Je remercie le comité de me donner l'occasion de lui faire part des résultats du projet de recherche auquel j'ai participé au cours de la dernière année.
Ce projet visait essentiellement à dégager les statistiques importantes de manière à permettre une analyse sérieuse. Je dois préciser que toutes les statistiques auxquelles je fais référence viennent de l'ONG représentant les syndicats. D'une certaine façon, cela met notre travail à l'abri des critiques quant aux sources utilisées pour en arriver aux résultats présentés.
Comme vous le savez, la violence à l'égard des travailleurs syndiqués se trouve depuis quelques années au coeur du débat.
Permettez-moi de vous citer une déclaration d'une ONG des États-Unis.
La plupart des actes violents à l'égard des organisations syndicales s'avèrent une conséquence liée aux simples activités syndicales des victimes.
Bien que le gouvernement colombien affirme que cette violence résulte principalement des conflits armés, la Escuela Nacional Sindical (ENS), une ONG respectée qui offre de la formation et appuie le mouvement ouvrier de la Colombie, indique plutôt que la majorité des actes de violence relatifs à l'antisyndicalisme en Colombie est bel et bien une réplique aux activités syndicales courantes des travailleurs victimes...
Voilà donc les hypothèses dont nous allons examiner la véracité en utilisant les données fournies par l'ENS, l'ONG représentant les syndicats. J'estime que les éléments d'information disponibles n'ont pas été étudiés jusqu'ici de façon assez systématique pour déterminer si l'on a véritablement progressé dans la lutte contre ce problème.
Notre projet cherche à répondre à quelques questions bien précises.
Premièrement, quels sont les indicateurs spécifiques de la violence perpétrée à l'endroit des travailleurs syndiqués?
La deuxième question vise à évaluer les mesures prises dans une perspective stratégique: A-t-on réalisé des progrès en vue de résoudre le problème?

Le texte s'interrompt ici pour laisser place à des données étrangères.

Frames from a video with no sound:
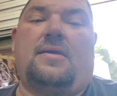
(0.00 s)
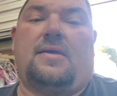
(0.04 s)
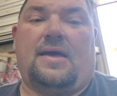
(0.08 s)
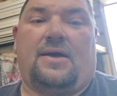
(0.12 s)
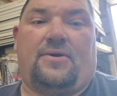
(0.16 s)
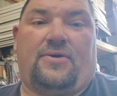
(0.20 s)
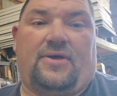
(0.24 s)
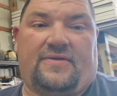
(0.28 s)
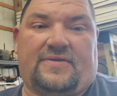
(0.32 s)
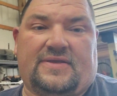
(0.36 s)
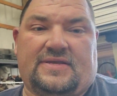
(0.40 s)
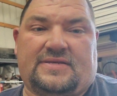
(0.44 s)

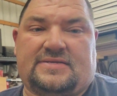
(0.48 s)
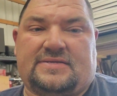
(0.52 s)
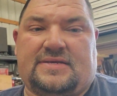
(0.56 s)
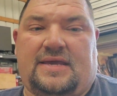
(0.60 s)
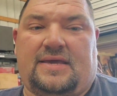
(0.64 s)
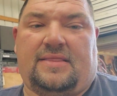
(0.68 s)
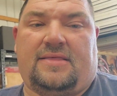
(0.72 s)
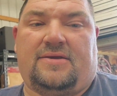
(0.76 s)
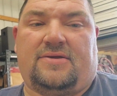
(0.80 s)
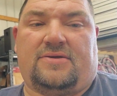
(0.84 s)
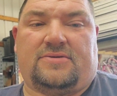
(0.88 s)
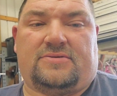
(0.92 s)
I'll have to
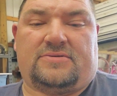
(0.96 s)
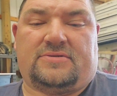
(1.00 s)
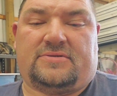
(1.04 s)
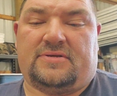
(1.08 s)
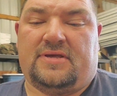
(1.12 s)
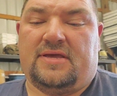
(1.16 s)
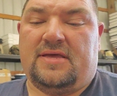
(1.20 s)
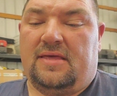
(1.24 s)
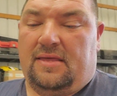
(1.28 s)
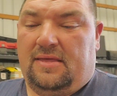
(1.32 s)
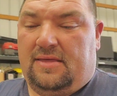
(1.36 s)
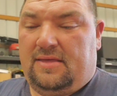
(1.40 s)
say there's
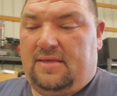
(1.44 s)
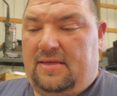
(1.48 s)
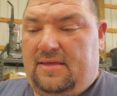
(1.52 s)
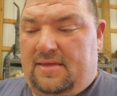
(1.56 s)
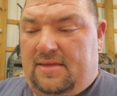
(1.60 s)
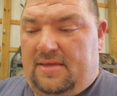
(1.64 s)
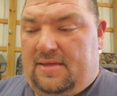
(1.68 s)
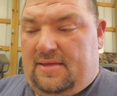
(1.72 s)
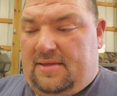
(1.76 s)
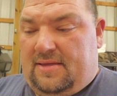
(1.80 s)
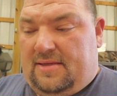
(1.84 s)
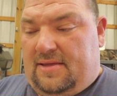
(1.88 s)

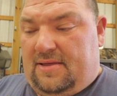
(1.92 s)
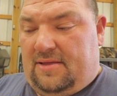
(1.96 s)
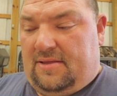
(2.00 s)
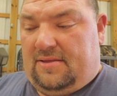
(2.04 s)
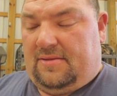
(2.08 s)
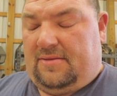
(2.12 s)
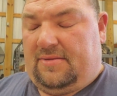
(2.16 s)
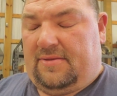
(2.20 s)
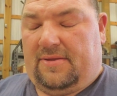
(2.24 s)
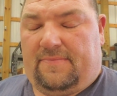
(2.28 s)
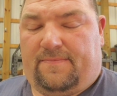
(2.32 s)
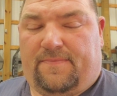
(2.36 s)

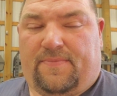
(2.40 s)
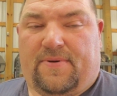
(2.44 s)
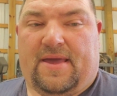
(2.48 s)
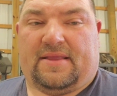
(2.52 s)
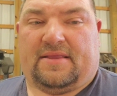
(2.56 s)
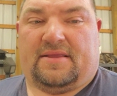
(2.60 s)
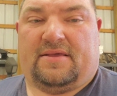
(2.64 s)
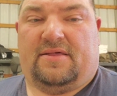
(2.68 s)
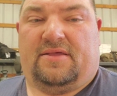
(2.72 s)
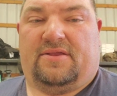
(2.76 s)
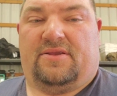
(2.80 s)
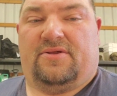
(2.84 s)

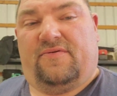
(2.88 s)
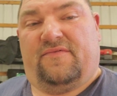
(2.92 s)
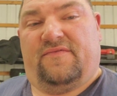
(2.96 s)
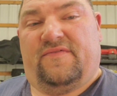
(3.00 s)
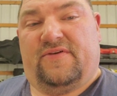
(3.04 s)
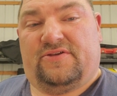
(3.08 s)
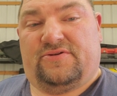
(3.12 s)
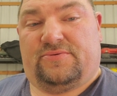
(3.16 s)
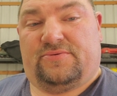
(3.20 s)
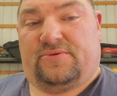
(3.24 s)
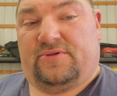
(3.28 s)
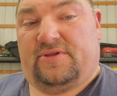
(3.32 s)
practically no
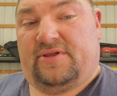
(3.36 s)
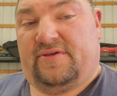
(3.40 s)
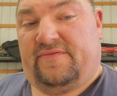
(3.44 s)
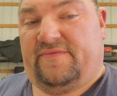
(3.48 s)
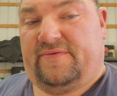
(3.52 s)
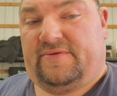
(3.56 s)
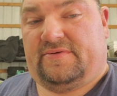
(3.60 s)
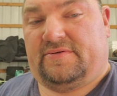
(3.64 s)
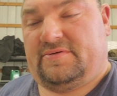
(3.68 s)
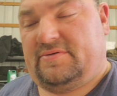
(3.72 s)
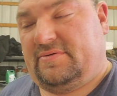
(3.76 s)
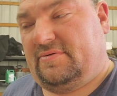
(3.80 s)
visual
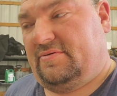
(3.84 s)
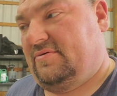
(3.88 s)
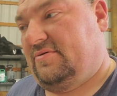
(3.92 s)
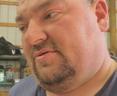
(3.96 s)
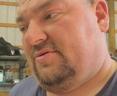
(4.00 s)
difference.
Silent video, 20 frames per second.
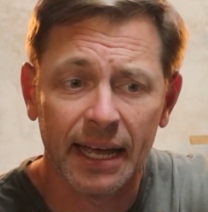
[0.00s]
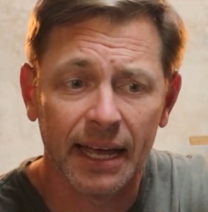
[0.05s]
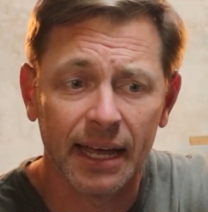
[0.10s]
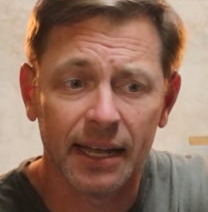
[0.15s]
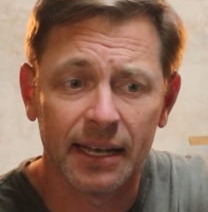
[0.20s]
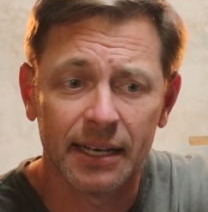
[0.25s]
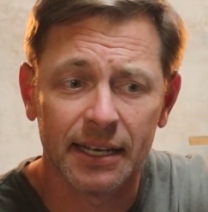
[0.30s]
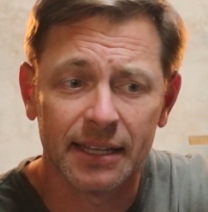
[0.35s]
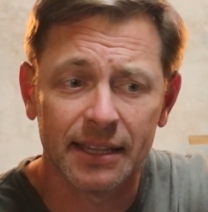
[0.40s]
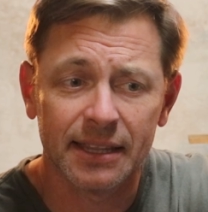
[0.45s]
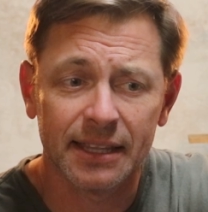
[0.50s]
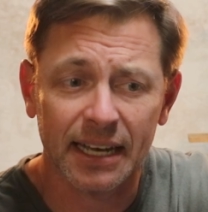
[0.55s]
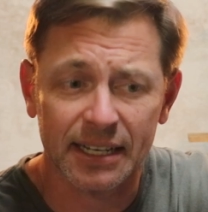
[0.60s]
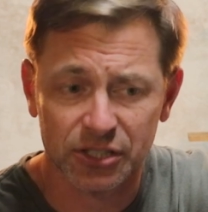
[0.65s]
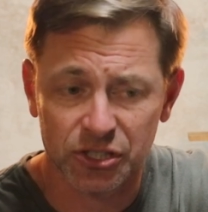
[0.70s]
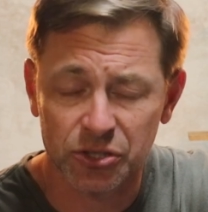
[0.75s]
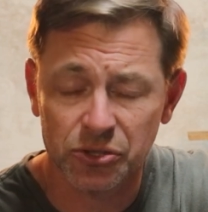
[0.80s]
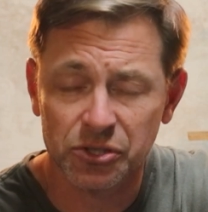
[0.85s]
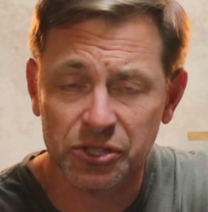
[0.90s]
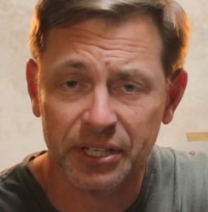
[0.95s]
And
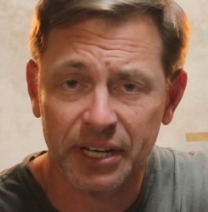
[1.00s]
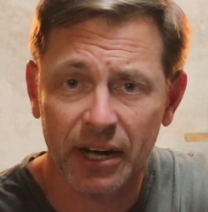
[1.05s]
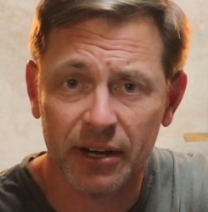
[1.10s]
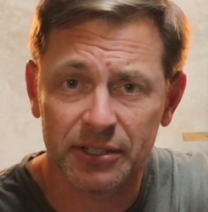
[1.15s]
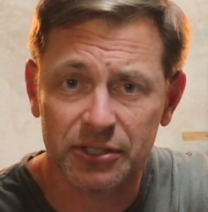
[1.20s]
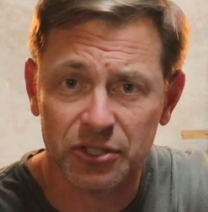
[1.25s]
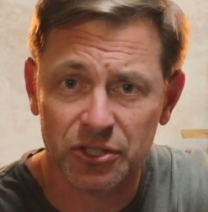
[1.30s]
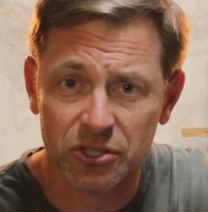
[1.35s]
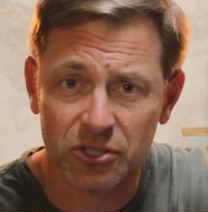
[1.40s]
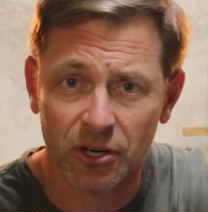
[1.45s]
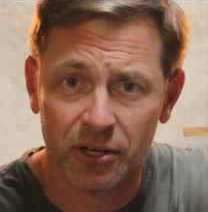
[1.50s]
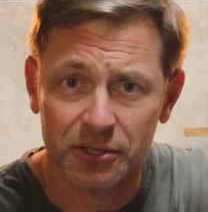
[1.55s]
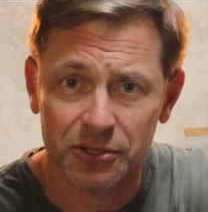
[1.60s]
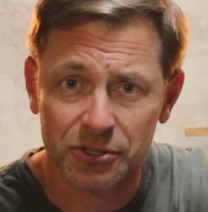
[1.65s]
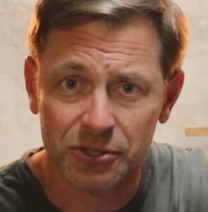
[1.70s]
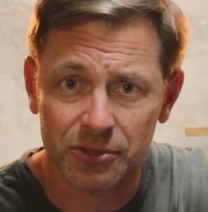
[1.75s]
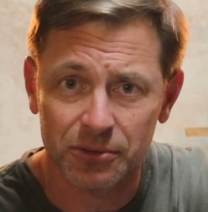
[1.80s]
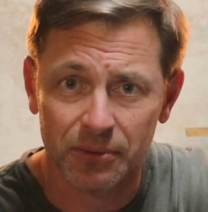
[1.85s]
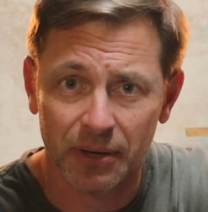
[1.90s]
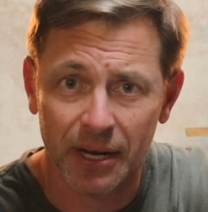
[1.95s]
that's usually how it
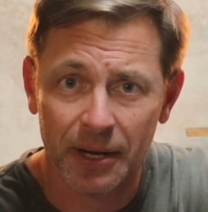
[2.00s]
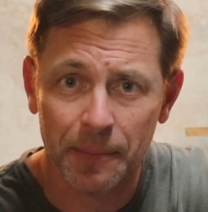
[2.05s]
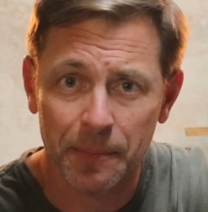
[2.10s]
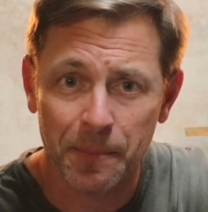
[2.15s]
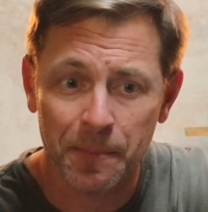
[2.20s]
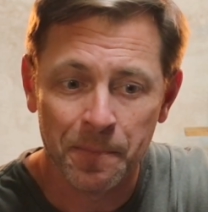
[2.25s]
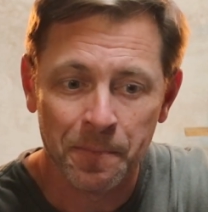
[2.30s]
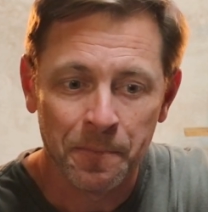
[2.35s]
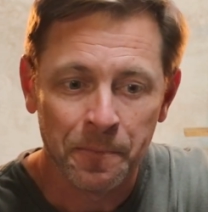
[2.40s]
starts, right?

Les troisième et quatrième questions seront examinées au moyen d'une analyse empirique. La participation des travailleurs colombiens aux activités syndicales peut-elle expliquer les homicides dont certains sont victimes, ou ceux-ci sont-ils plutôt le résultat du conflit armé qui perdure en Colombie? La dernière question consiste à savoir quels sont les principaux facteurs déterminants liés à la violence contre les membres de syndicats colombiens.
Le projet de recherche se divise essentiellement en deux parties. Au moyen de quelques graphiques présentant les principales données, on s'efforce dans la première partie de répondre aux deux premières questions, à savoir de cerner l'évolution des indicateurs de la violence à l'endroit des travailleurs syndiqués et la nature de ces indicateurs en se servant dans tous les cas, ou tout au moins dans la plus grande partie du document, des données provenant de l'ONG représentant les syndicats.
Je vous décrirai brièvement la teneur de l'analyse empirique. C'est une portion un peu plus technique et théorique, mais je vous ferai part des principaux résultats.
Indépendamment des sources de données utilisées — l'ONG des syndicats, la Central Unitaria de Trabajadores (CUT), une grande confédération de travailleurs en Colombie, ou encore le gouvernement — le taux de violence à l'égard des travailleurs syndiqués de la Colombie a enregistré une baisse constante au cours des sept ou huit dernières années. Je peux vous présenter tous les chiffres à cet effet.
Le taux de violence à l'endroit des travailleurs syndiqués a diminué de façon beaucoup plus marquée que celui de la violence à l'endroit de l'ensemble de la population. En fait, la diminution a été plus rapide dans une proportion de 70 p. 100. On note également une baisse plus rapide par rapport à la violence perpétrée contre les groupes que l'on dit vulnérables qui comprennent notamment les enseignants, les membres des ONG et les édiles municipaux, actuels ou anciens.
La quantité de ressources gouvernementales affectées à la protection des travailleurs syndiqués a augmenté de façon constante, tout comme le nombre de syndiqués bénéficiant de cette protection.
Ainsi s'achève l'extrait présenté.